If there isn't any stability benefit to running triangulated shock, why do people bother? Is it purely for more flex? More flex is great, but I don't want to be dropping coils left and right.
I agree with cody. This may seem a little hypocritical after having ~45 degree rear shocks on my rig this time last year, but the reasoning behind that was due to a weight imbalance and poor shock selection. I actually needed far less dampening than those stiff shocks gave, so I leaned them over to reduce the stiffness.
Angling coilovers, air shocks, or air struts inward at the chassis and outboarded at the axles has an advantage and a purpose. The idea is for the springs to angle in towards the body, so that at no point during articulation or sidehilling can the springs "kick over" 90 degrees vertical and help gravity to push the chassis downhill or onto its side. But mounting regular shocks (for dampening only) in that orientation is usually just gimmicky and counterproductive. If you want to combat body roll, mount your shocks completely vertical to take advantage of their maximium dampening potential.
I have my flex limited with limit straps such that it can't droop beyond the coil spring unseating. Sure it hurts my RTI score, but RTI scores are worthless anyways. I personally feel that a shock should NOT limit droop -- because it was not designed to do so. My buddy ripped apart a shock on the trail because he was using them to limit droop. I used them to limit droop in my previous setup and the shocks were worthless after a year.

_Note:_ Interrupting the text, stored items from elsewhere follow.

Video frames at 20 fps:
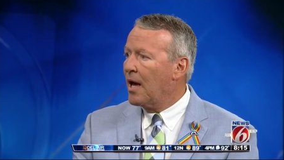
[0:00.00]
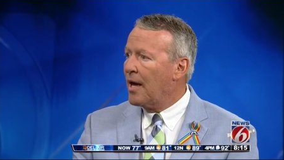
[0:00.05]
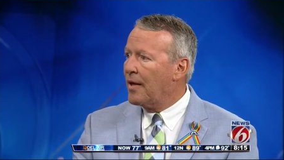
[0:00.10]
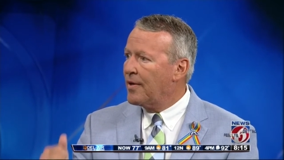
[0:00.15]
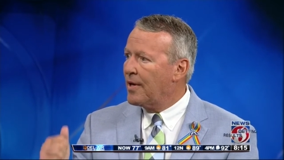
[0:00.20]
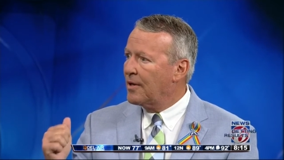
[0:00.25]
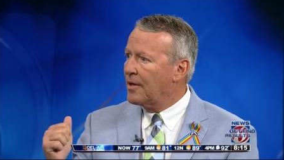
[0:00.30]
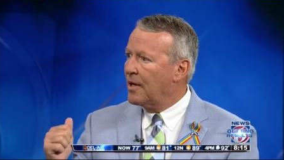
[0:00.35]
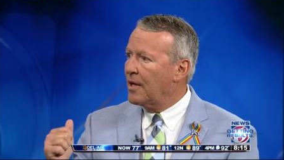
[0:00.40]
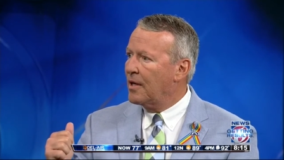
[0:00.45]
and
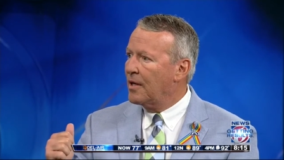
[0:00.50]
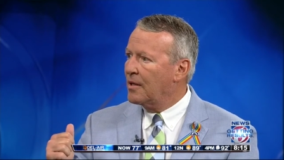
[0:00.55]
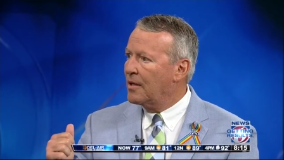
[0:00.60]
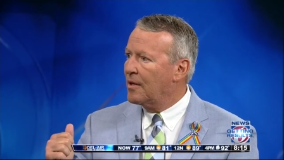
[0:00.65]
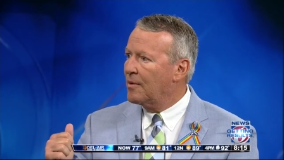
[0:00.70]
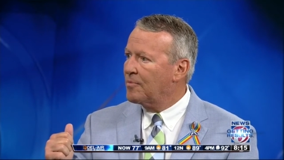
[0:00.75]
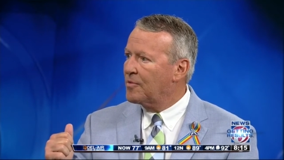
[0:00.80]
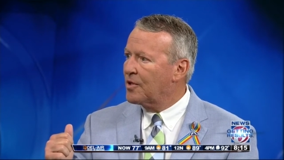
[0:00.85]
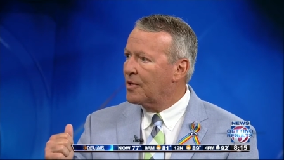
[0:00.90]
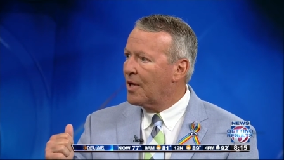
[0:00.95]
then getting
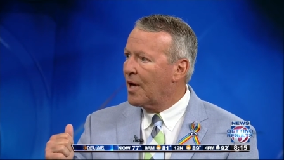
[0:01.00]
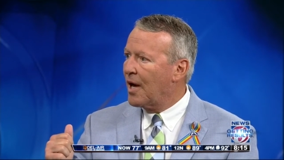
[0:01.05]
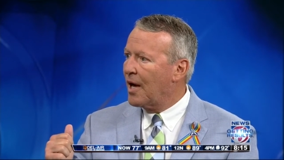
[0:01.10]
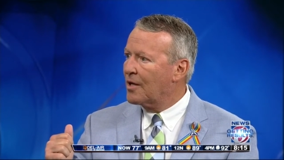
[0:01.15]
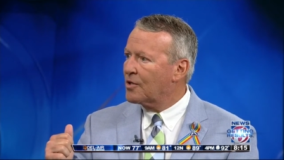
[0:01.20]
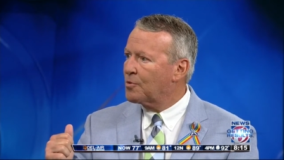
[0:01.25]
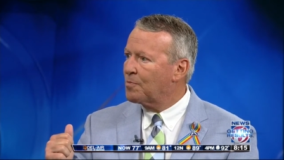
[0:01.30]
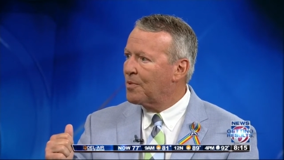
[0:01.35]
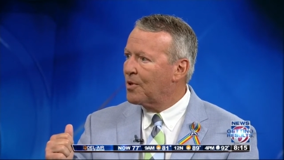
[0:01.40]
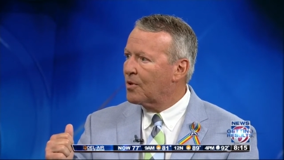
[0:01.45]
them to the
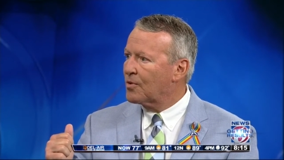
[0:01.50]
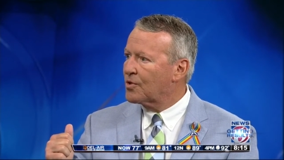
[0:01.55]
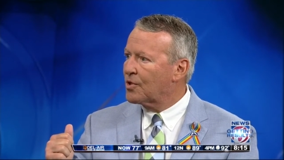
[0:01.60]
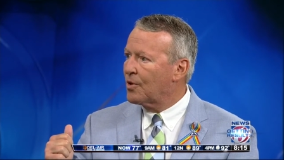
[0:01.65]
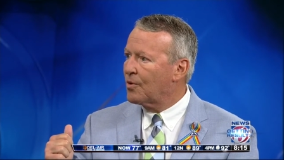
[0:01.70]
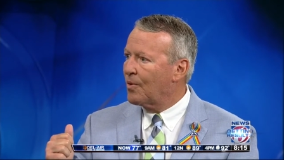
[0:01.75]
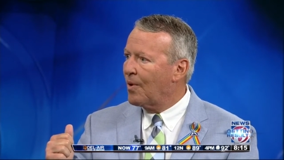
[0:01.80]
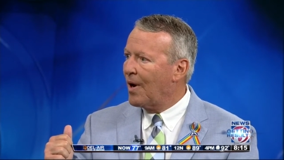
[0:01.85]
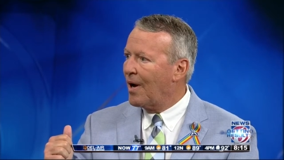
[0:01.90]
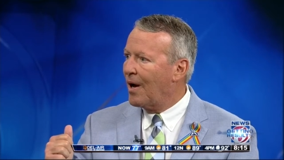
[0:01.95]
hospital.
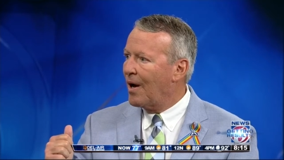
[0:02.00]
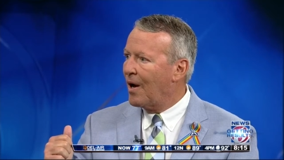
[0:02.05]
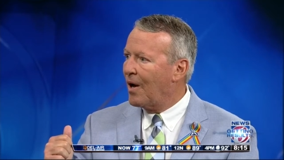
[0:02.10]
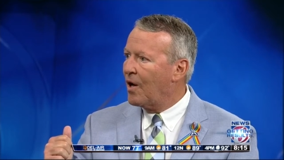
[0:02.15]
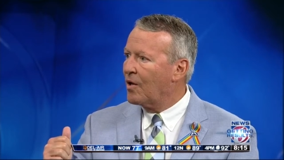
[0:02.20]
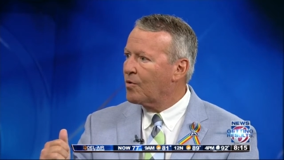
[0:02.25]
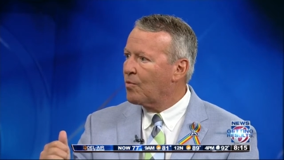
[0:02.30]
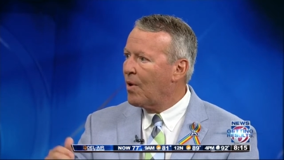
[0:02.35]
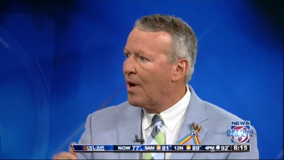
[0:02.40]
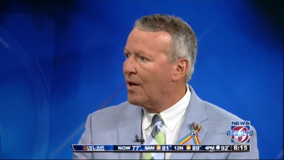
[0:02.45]
So
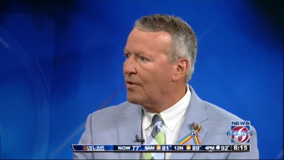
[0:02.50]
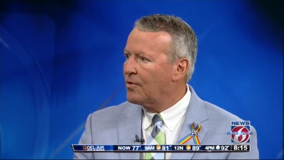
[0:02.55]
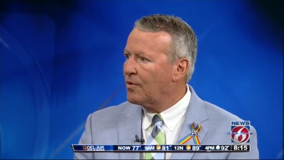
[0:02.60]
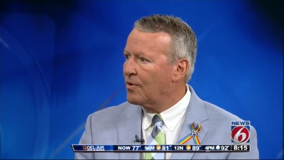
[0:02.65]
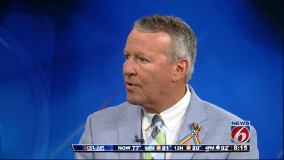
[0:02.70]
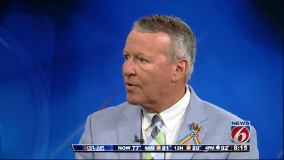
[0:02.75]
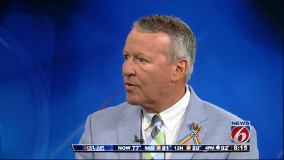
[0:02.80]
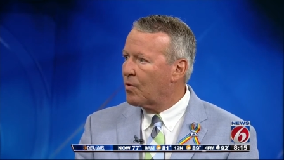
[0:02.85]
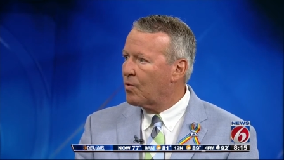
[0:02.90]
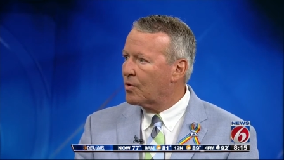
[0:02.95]
all the while
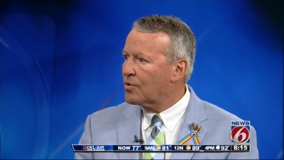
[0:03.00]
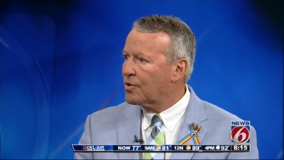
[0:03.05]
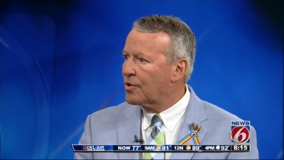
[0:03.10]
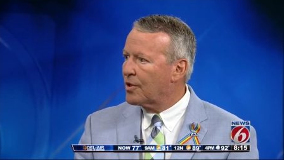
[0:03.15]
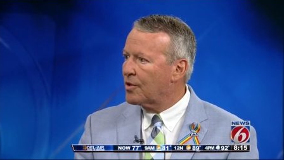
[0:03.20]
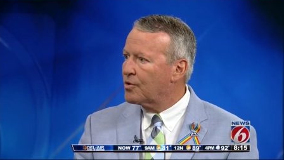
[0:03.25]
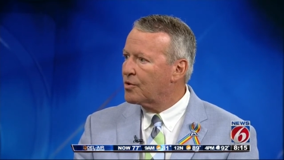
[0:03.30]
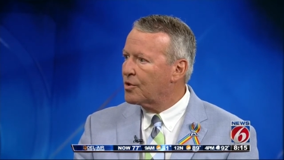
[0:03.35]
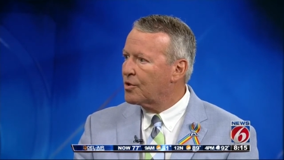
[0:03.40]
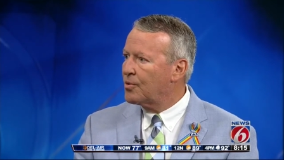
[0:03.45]
during the course of
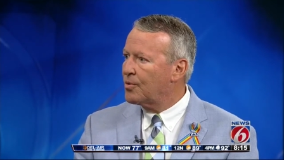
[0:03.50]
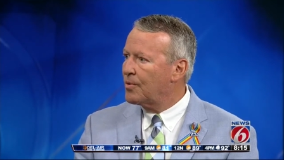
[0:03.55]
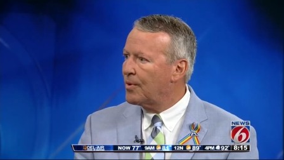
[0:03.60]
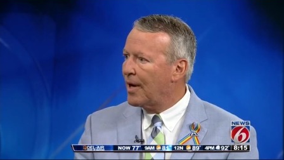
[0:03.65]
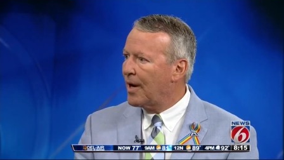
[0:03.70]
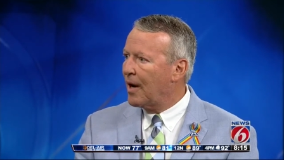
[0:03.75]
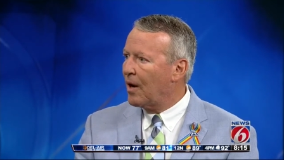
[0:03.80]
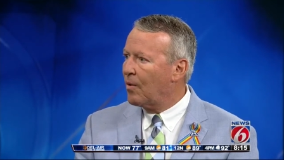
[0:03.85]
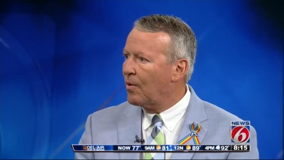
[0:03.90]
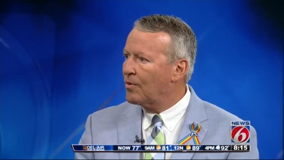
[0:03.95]
those two
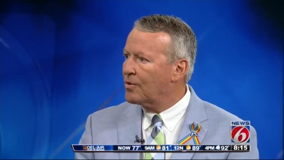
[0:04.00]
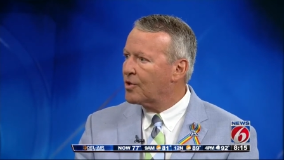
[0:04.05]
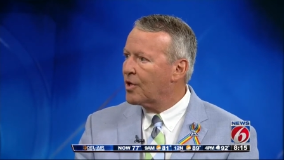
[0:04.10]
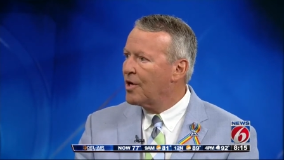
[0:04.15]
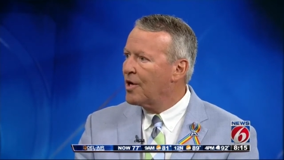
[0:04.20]
hours,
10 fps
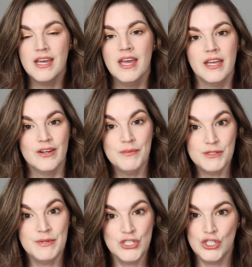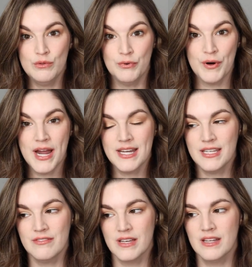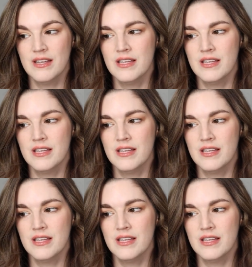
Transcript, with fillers: It can almost be too bright even,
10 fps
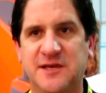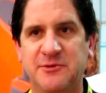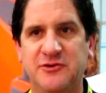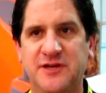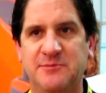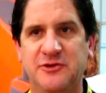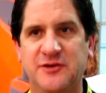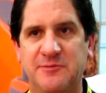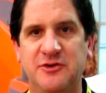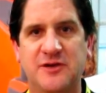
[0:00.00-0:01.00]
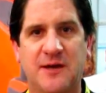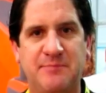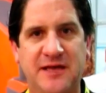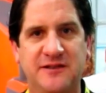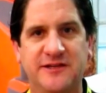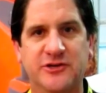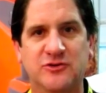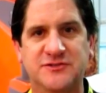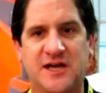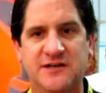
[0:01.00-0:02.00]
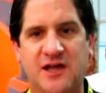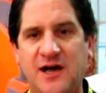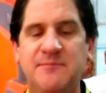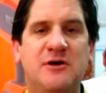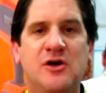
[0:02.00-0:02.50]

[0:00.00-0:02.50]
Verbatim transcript: www.panalytical.com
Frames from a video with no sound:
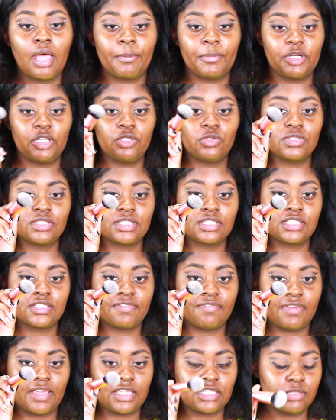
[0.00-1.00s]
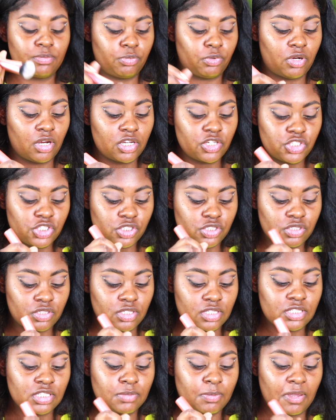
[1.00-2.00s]
going to use this face brush.
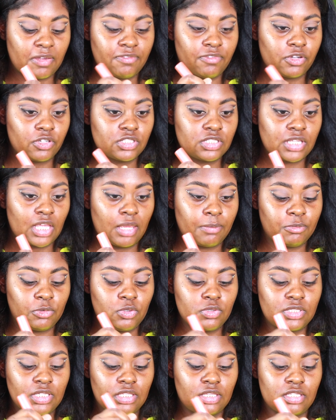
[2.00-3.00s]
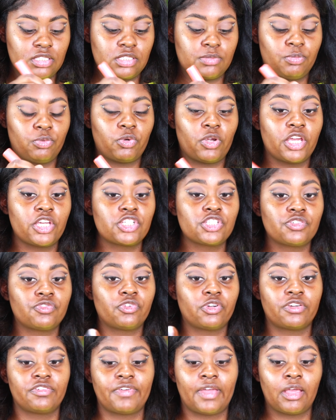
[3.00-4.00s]
This is my first time using this brush
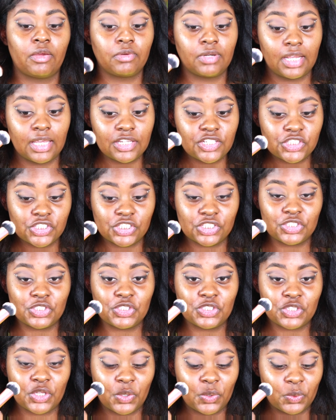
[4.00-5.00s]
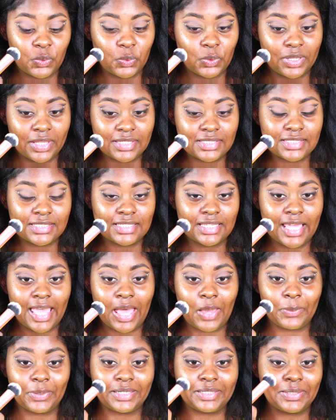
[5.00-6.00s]
for foundation, so let's see
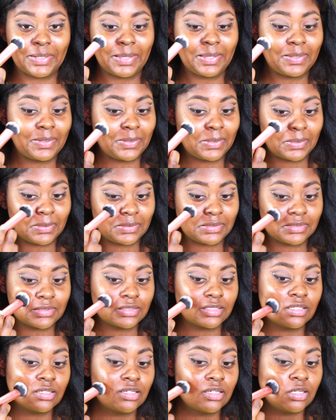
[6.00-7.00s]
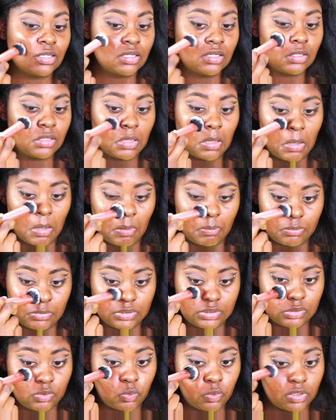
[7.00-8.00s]
how it does. I'm
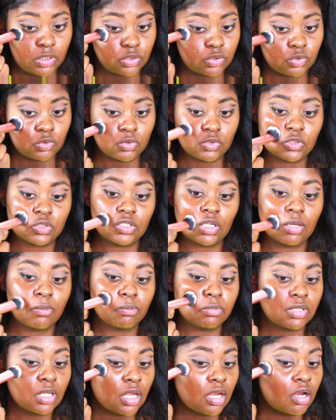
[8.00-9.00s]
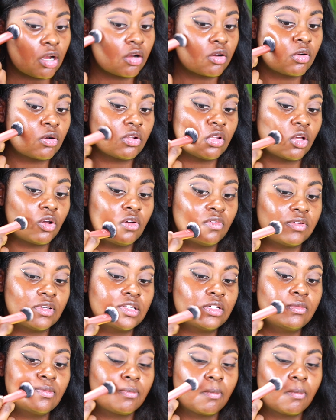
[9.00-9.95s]
just going to stamp that all over.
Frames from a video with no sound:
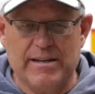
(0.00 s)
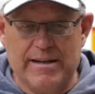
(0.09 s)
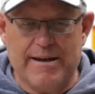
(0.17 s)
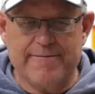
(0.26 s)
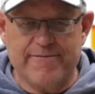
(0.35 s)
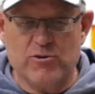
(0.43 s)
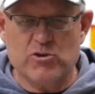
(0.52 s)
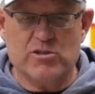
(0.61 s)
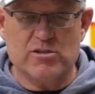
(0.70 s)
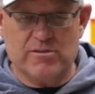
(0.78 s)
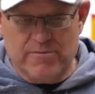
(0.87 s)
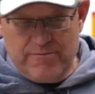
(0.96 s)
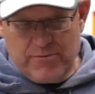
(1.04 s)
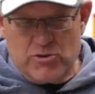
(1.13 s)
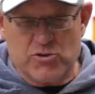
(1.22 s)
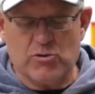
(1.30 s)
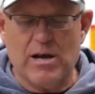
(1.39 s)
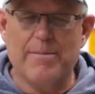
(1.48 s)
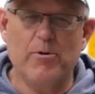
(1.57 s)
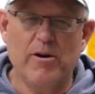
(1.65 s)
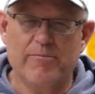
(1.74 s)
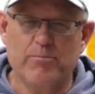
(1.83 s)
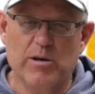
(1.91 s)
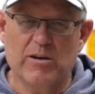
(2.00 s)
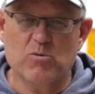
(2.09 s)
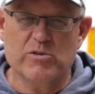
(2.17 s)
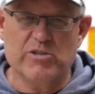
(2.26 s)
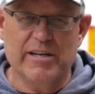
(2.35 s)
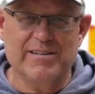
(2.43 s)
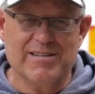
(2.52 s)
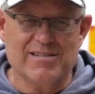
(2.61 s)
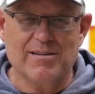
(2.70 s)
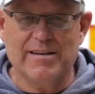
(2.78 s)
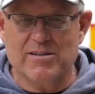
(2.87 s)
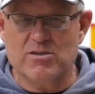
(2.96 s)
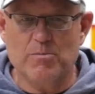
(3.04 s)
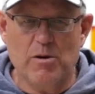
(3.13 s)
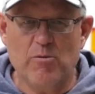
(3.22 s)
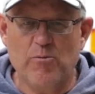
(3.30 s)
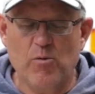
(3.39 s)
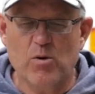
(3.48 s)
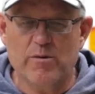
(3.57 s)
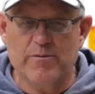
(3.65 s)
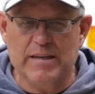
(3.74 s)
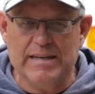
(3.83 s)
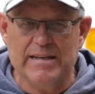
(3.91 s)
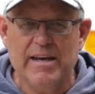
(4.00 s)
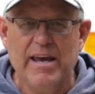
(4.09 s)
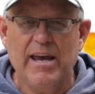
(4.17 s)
to that first first drop off break, which on this lake is about four feet.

That said, my shock mounts are not hanging below the axle like the factory, so there is a ground clearance advantage to mounting them like that. I do know that my buddy who built the rear axle wasn't too happy with the shock angles (he wanted them to be vertical), but there really wasn't any room to work with to get them vertical and mounted wide enough on the axle to do that.
I've driven my ZJ (when it was street worthy) at 74 for about 4 hours or so on the highway and it felt fine as long as my front sway bar was connected.
I personally have no complaints with the way it's set up, but like I said, I don't really have a benchmark to compare it against.
Yes, long arms, 6" lift and 35's. My shocks are just like a normal ZJ. I think they are an 11" stroke shock, with 3 up and 8 down. It flexes plenty for anything I've ever wanted to do.
Stability is the last thing you get form triangulating the shocks. Dampening is the ability to resist compression, so if you're sidehilling and your shock has x% less dampening, well your big top heavy ZJ is going to reallly get leaning. The ideal shocks for coil sprung rigs like our is a digressive valved shock as opposed to a more common progressive valve. Most of the bilstein stuff for TJ's/Zj's is digressive.
I think my water balloon on a slinky analogy is pretty accurate lol.
note: sorry if that picture makes you log into nagca to see. I'm not trying to covertly drive you over there, I just haven't renewed my phototime sub and haven't gotten around to re-hosting my pictures.